▶ **Task description**
The copy you give must match the records exactly, except that it holds no images.

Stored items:
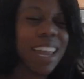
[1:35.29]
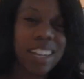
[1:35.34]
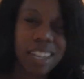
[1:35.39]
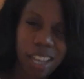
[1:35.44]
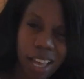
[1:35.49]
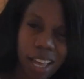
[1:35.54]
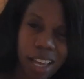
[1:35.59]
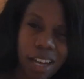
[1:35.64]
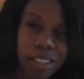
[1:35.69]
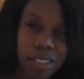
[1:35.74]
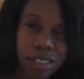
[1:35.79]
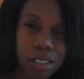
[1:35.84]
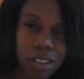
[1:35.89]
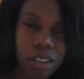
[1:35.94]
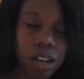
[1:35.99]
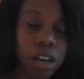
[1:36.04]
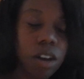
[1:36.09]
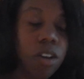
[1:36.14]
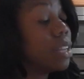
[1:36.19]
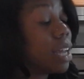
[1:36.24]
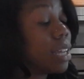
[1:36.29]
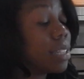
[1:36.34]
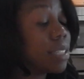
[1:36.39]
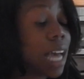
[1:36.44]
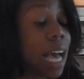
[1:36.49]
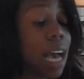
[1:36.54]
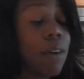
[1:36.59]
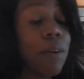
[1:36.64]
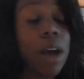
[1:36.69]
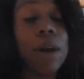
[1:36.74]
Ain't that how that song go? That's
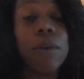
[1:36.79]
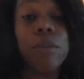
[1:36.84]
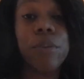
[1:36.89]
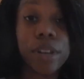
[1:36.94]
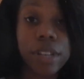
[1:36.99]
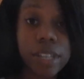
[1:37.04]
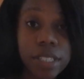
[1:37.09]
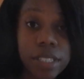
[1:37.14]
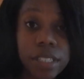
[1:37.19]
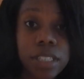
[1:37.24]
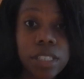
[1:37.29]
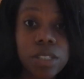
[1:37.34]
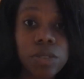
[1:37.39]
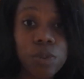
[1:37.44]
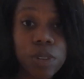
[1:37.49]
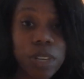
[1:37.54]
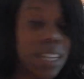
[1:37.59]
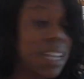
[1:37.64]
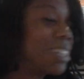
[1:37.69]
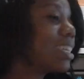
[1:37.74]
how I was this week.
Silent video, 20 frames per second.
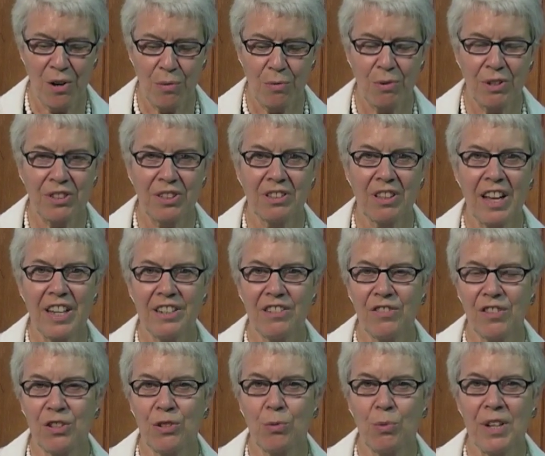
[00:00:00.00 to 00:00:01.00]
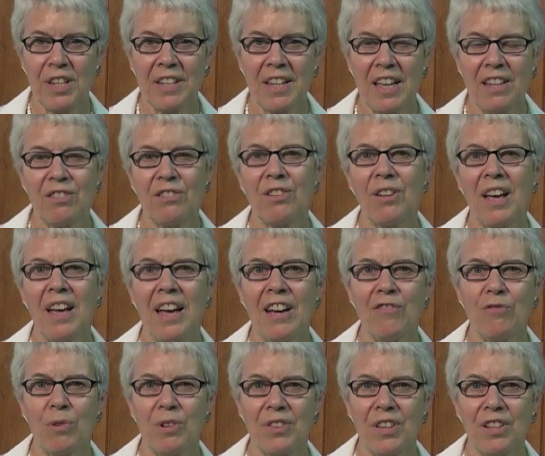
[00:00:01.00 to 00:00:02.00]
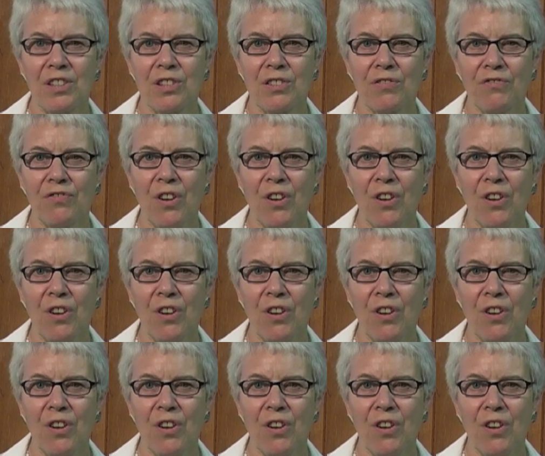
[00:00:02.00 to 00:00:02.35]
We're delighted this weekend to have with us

▶ **Answer to the problem**
[1:35.29]
[1:35.34]
[1:35.39]
[1:35.44]
[1:35.49]
[1:35.54]
[1:35.59]
[1:35.64]
[1:35.69]
[1:35.74]
[1:35.79]
[1:35.84]
[1:35.89]
[1:35.94]
[1:35.99]
[1:36.04]
[1:36.09]
[1:36.14]
[1:36.19]
[1:36.24]
[1:36.29]
[1:36.34]
[1:36.39]
[1:36.44]
[1:36.49]
[1:36.54]
[1:36.59]
[1:36.64]
[1:36.69]
[1:36.74]
Ain't that how that song go? That's
[1:36.79]
[1:36.84]
[1:36.89]
[1:36.94]
[1:36.99]
[1:37.04]
[1:37.09]
[1:37.14]
[1:37.19]
[1:37.24]
[1:37.29]
[1:37.34]
[1:37.39]
[1:37.44]
[1:37.49]
[1:37.54]
[1:37.59]
[1:37.64]
[1:37.69]
[1:37.74]
how I was this week.
Silent video, 20 frames per second.
[00:00:00.00 to 00:00:01.00]
[00:00:01.00 to 00:00:02.00]
[00:00:02.00 to 00:00:02.35]
We're delighted this weekend to have with us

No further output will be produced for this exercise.